BEGIN Records for the task

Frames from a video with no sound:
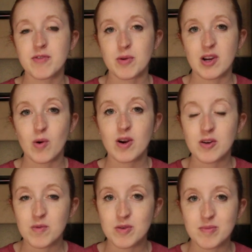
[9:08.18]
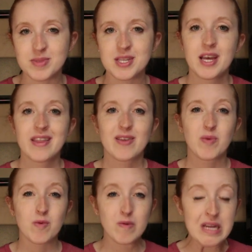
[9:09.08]
floor corner rooms that
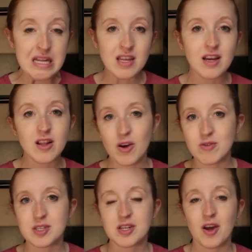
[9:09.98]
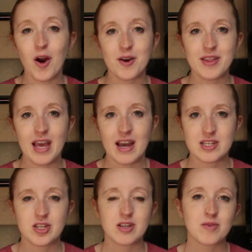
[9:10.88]
were really close to the heart of the
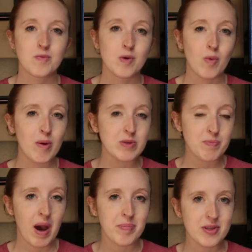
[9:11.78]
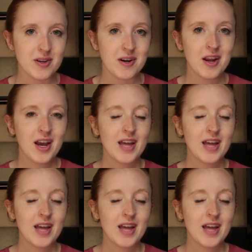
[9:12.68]
action were what was popular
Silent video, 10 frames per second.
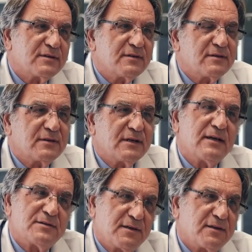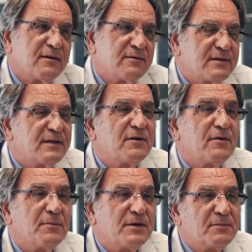It is also very
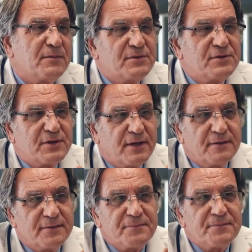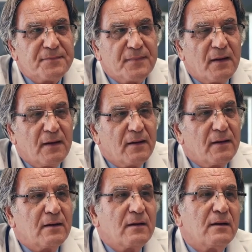important that you protect
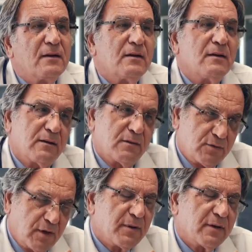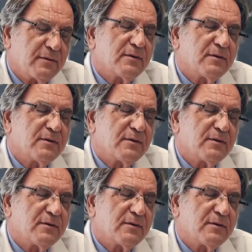yourself from the sun.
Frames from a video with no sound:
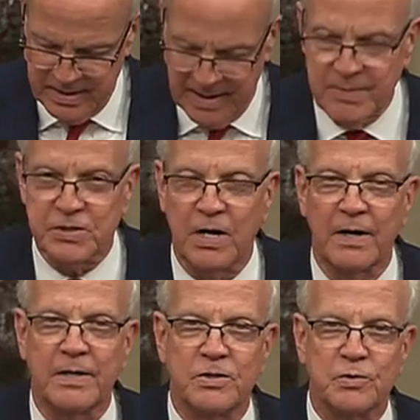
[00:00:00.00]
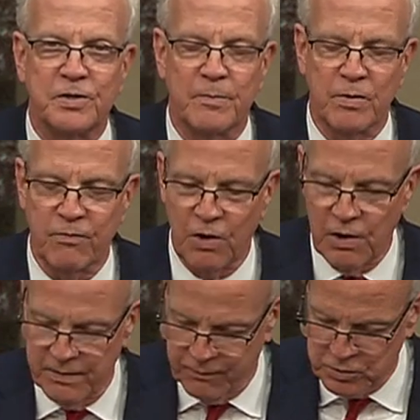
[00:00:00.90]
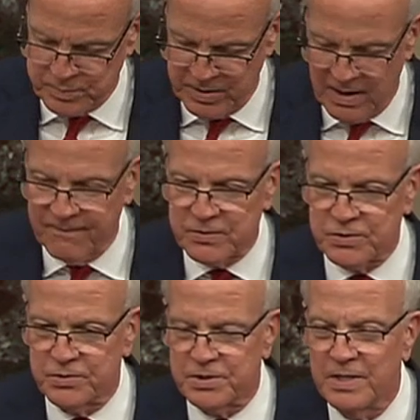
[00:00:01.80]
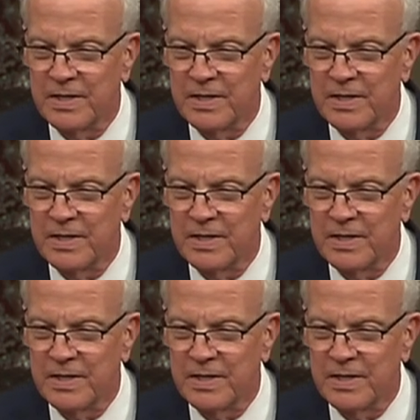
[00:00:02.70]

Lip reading: I've been talking to a number of law enforcement officers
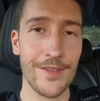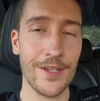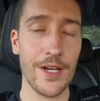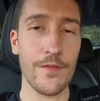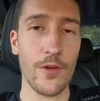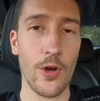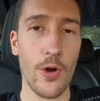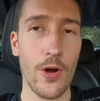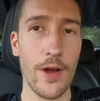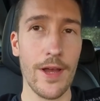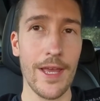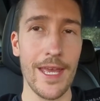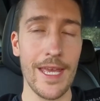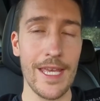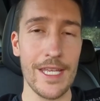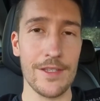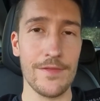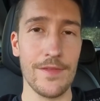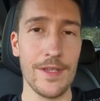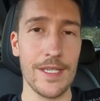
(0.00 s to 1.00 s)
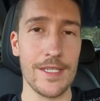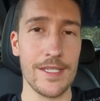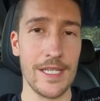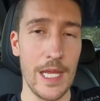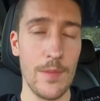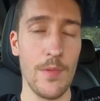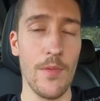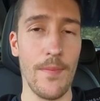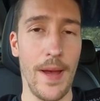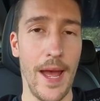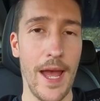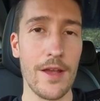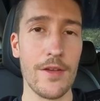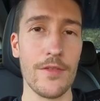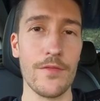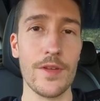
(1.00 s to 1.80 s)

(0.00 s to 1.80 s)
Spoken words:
thing I've got is the sleeping bag.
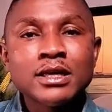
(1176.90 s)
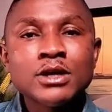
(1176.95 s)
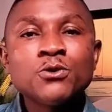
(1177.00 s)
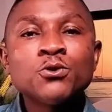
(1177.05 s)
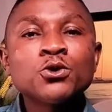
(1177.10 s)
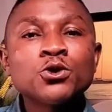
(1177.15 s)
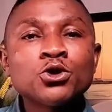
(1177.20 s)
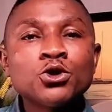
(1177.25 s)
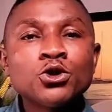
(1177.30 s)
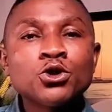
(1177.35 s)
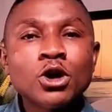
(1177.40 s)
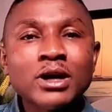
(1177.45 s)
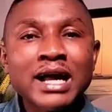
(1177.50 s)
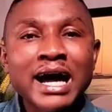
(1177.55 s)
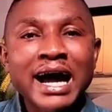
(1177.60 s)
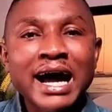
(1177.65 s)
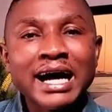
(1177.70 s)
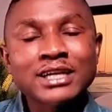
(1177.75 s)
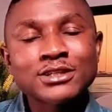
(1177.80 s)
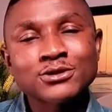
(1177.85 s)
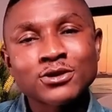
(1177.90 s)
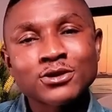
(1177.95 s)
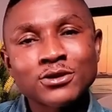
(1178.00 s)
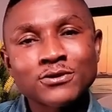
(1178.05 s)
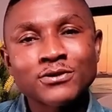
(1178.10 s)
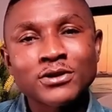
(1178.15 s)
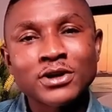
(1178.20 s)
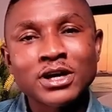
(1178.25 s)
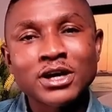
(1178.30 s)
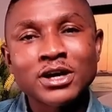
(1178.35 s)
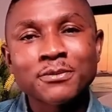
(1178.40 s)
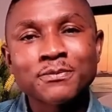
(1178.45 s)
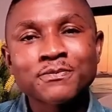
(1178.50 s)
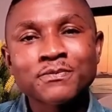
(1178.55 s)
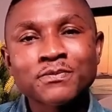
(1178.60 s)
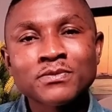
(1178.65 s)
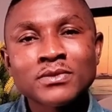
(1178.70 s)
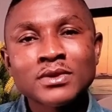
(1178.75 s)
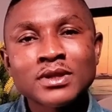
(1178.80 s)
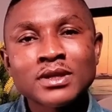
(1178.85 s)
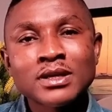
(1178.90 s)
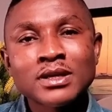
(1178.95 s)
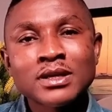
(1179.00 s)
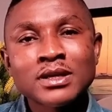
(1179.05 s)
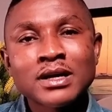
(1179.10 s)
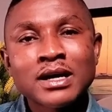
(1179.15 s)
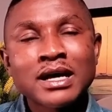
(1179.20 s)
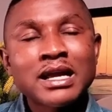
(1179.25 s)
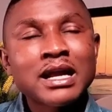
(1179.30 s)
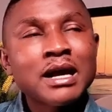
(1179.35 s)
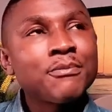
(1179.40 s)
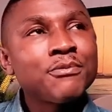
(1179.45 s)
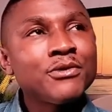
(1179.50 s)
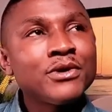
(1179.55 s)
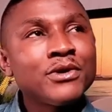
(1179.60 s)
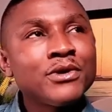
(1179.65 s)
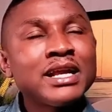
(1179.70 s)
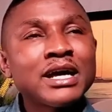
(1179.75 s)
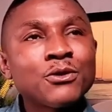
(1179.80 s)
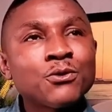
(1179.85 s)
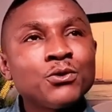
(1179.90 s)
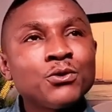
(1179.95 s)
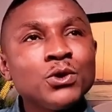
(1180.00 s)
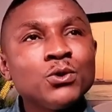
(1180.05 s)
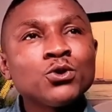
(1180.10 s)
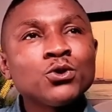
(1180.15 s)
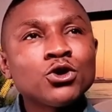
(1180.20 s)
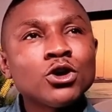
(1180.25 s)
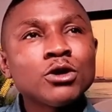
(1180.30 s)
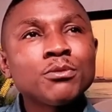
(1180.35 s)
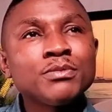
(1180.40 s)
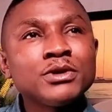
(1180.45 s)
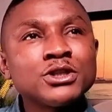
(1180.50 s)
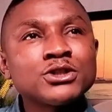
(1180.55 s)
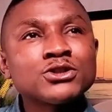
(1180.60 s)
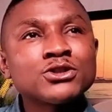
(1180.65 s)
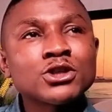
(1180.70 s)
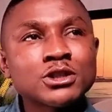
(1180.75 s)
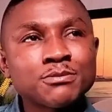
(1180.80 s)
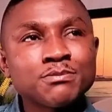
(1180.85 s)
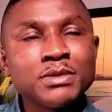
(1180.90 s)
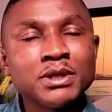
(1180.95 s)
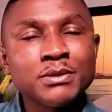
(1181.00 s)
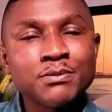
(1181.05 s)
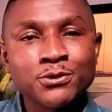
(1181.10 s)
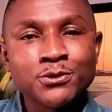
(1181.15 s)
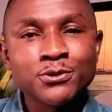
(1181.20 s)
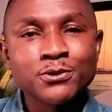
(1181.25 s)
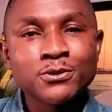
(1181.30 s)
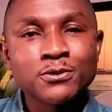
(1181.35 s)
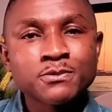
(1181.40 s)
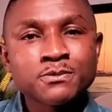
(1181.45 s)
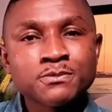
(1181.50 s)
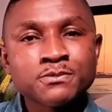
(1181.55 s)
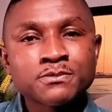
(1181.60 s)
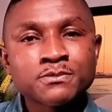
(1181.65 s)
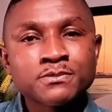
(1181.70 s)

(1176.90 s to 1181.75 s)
He would not ask God for help. And I pray that we would not be such people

END Records for the task

### Problem to work on:
Give again the lines of the listing above that run from the one with "(1178.20 s)" up to and including the one with "(1181.50 s)". Keep them exact and omit the pictures.

### Problem solution:
(1178.20 s)
(1178.25 s)
(1178.30 s)
(1178.35 s)
(1178.40 s)
(1178.45 s)
(1178.50 s)
(1178.55 s)
(1178.60 s)
(1178.65 s)
(1178.70 s)
(1178.75 s)
(1178.80 s)
(1178.85 s)
(1178.90 s)
(1178.95 s)
(1179.00 s)
(1179.05 s)
(1179.10 s)
(1179.15 s)
(1179.20 s)
(1179.25 s)
(1179.30 s)
(1179.35 s)
(1179.40 s)
(1179.45 s)
(1179.50 s)
(1179.55 s)
(1179.60 s)
(1179.65 s)
(1179.70 s)
(1179.75 s)
(1179.80 s)
(1179.85 s)
(1179.90 s)
(1179.95 s)
(1180.00 s)
(1180.05 s)
(1180.10 s)
(1180.15 s)
(1180.20 s)
(1180.25 s)
(1180.30 s)
(1180.35 s)
(1180.40 s)
(1180.45 s)
(1180.50 s)
(1180.55 s)
(1180.60 s)
(1180.65 s)
(1180.70 s)
(1180.75 s)
(1180.80 s)
(1180.85 s)
(1180.90 s)
(1180.95 s)
(1181.00 s)
(1181.05 s)
(1181.10 s)
(1181.15 s)
(1181.20 s)
(1181.25 s)
(1181.30 s)
(1181.35 s)
(1181.40 s)
(1181.45 s)
(1181.50 s)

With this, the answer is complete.